Nixon explains why he wants special session for Boeing incentive proposal
This article first appeared in the St. Louis Beacon, Nov. 27, 2013 - Gov. Jay Nixon told reporters it's possible that a special session to consider an incentive package for Boeing could come in a matter of “days, not weeks.”
The statement came after the Democratic chief executive told business leaders in Chesterfield that the possibility of nabbing production of the 777X is an unprecedented economic development opportunity for Missouri.
“In short, this is a huge transformational project,” Nixon said during his address. “And we are going to compete to win this for the Show Me State.”
The possibility of Boeing bringing its 777X production to Missouri arose after a Seattle-based machinist union rejected Boeing’s contract to build that plane in Washington State. Since then, numerous states have expressed interest in landing the work – which could potentially lead to thousands of jobs.
During his speech to Progress 64 West, Nixon said that “deep cuts” to defense budgets in Washington and “recent setbacks with international orders” have raised “questions about whether there will be enough military production to sustain aerospace manufacturing in St. Louis.”
“It’s a new reality in which we must compete,” said Nixon, who was referring to how Boeing's presence in Missouri involves manufacturing defense products. “And to win, we must work to diversify our aerospace industry to make sure what’s built in St. Louis not only flies over hostile territory overseas, but also in friendlier skies here in America and around the world.”
Nixon said that the 777X received $100 billion worth of orders recently at the Dubai Air Show. He added "when it comes to game-changing manufacturing projects, it doesn’t get much bigger than this."
"Winning production of the 777X would put Missouri in the commercial aircraft manufacturing business in a big way," Nixon said. "It would create thousands of career-supporting jobs for Missouri workers, open new opportunities for suppliers in every corner of our state, and build a bridge over the uncertain waters we see ahead, to a brighter more secure future for Missouri’s entire aerospace industry, commercial and defense."
Nixon said he had an “extremely productive” meeting with Boeing executives from around the country. He said his economic development team has been working “around the clock to put forward an aggressive response in a very short time frame.”
“It’s clear that the Show-Me State has significant advantages,” said Nixon, pointing to a highly skilled workforce and an abundance of community colleges. “When we compete in Missouri, we compete to win.”
After his speech, Nixon told reporters that he was meeting with legislators on Wednesday afternoon to discuss whether a special session would be necessary to consider any incentive package.

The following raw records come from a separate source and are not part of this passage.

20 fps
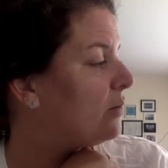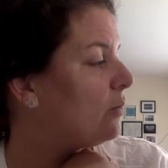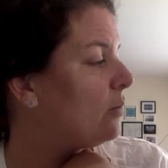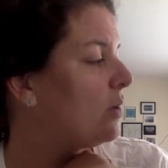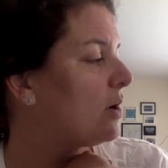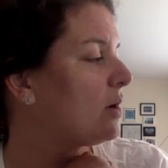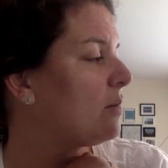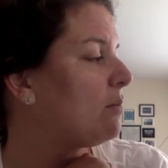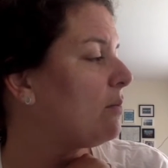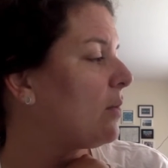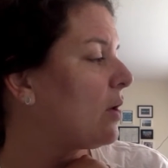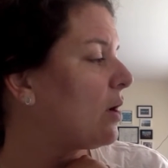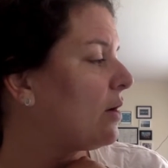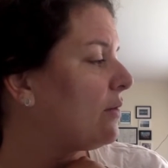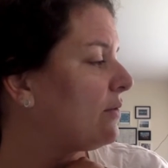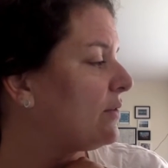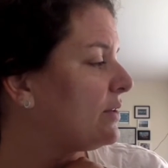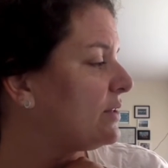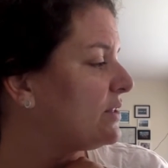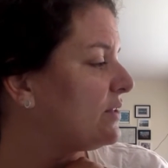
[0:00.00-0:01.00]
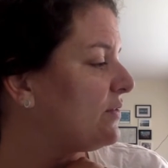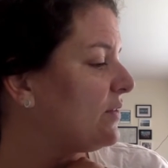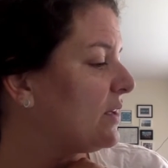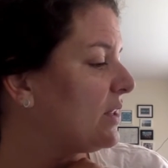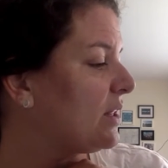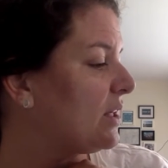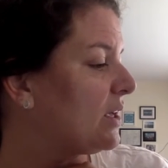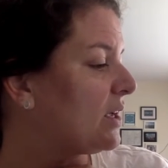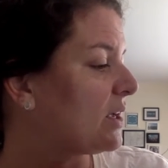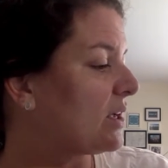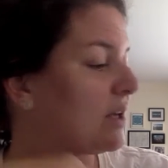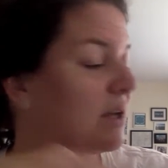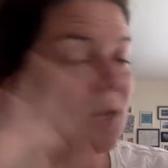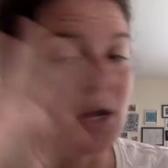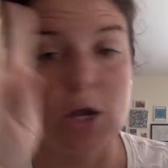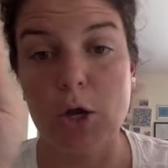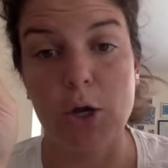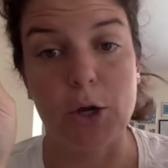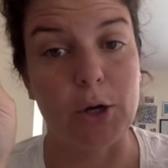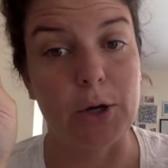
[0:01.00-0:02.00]
"What a marvelous feeling.
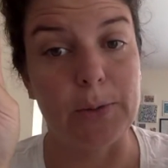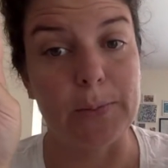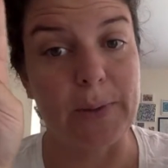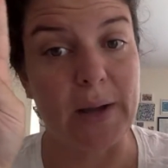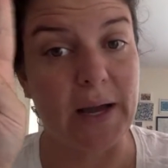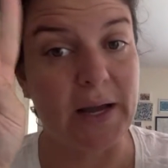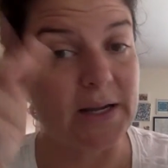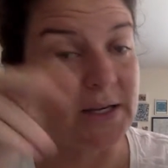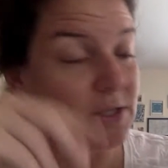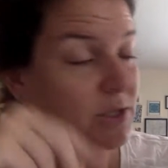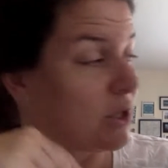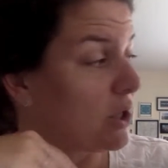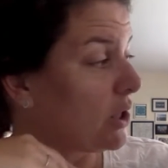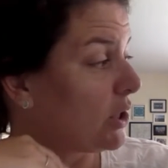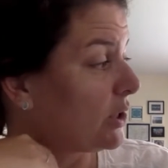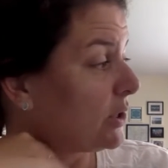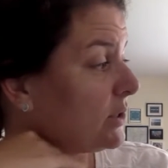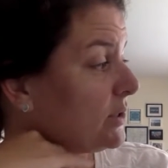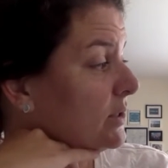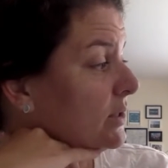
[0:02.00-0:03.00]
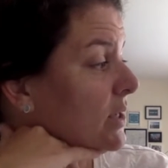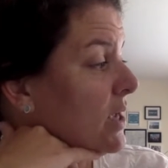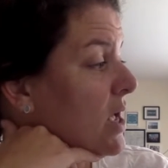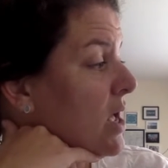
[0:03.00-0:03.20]
Goodbye, sharks.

"We've already had good discussions with various members of the legislature," Nixon said. "I look forward to sitting down with them and briefing them on where we are and seeing what those opportunities are. I'll defer [when that is] until I've had a chance to speak with legislative leaders directly, but certainly want to make sure we're all rowing in the same direction.
While stressing that he needed to talk with legislators, Nixon said the timing of such a move would be “a matter of days, not weeks.”

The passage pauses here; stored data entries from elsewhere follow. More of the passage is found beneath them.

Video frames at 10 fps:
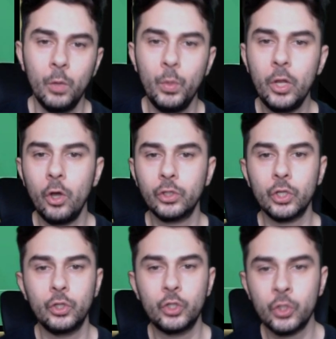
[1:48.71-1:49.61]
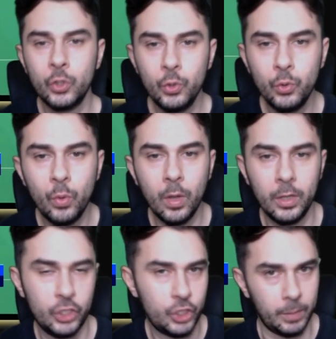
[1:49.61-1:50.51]
we got two
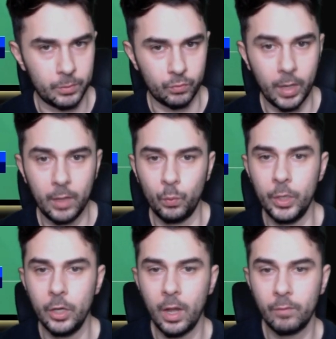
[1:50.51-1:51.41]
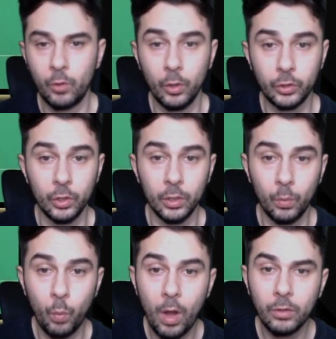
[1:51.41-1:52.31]
chips, right? We have got
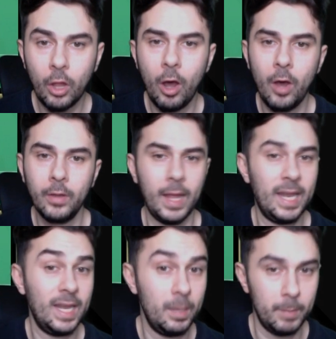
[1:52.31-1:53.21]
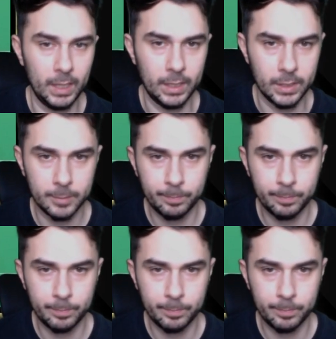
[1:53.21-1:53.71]
the wild card and a limitless.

“This is fast-moving, accelerating,” said Nixon, answering a question about the timeline of a potential special session. “So, I won’t give a specific time, other to say than this is something that will be done here from our perspective in early to mid-December.”
House Speaker Tim Jones, R-Eureka, told reporters after Nixon’s speech that he’s heard no specifics about what would be encompassed under a legislative incentive plan.
He also said that a special session may not be necessary, adding that there are "plenty of tools in the toolbox right now ... that might be able to bring these jobs here." That includes the so-called"Missouri Works" initiative, which streamlined some economic development incentives.
"Before I can comment on specifics, I need to hear the governor's plan," Jones.
Nixon told reporters that Missouri’s incentives usually involved “withholding taxes of employees and future jobs.” Asked if that sort of proposal would be agreeable to him, Jones said “I always favor cutting taxes – but for the governor, that would be a complete 180.”
Jones was alluding to Nixon’s public campaign against a veto override of tax cut legislation. That bill – which didn’t end up getting overridden – included reductions in income, business income and corporate taxes.
“I’m going to have to be paying special attention to how the governor believes that a tax break now is good for Missouri versus a tax break two months ago during special session was bad for Missouri,” Jones said.
Regardless of whether there's legislative consensus, it’s an open question whether anything Missouri puts forward will be enough to prompt Boeing to pick the Show-Me State.
According to the Seattle Times, a number of other states have expressed interest trying to land the work. Jones noted that includes “right to work” states – such as Utah and South Carolina. And Washington State is considering a multi-billion incentive package that would potentially keep 777X production in its borders.
But Nixon said the fact that Boeing moved an IT center to north St. Louis County was a “good sign.” And he said the “very serious discussions he’s had with very extremely high-ranking” Boeing executives “have shown they’re very serious about it.”
“We have other states out there that obviously feel bullish about their position,” Nixon said. “And I’d only say relative to who we’re going to end up competing with, I think we can put a stronger package on the table than they can.”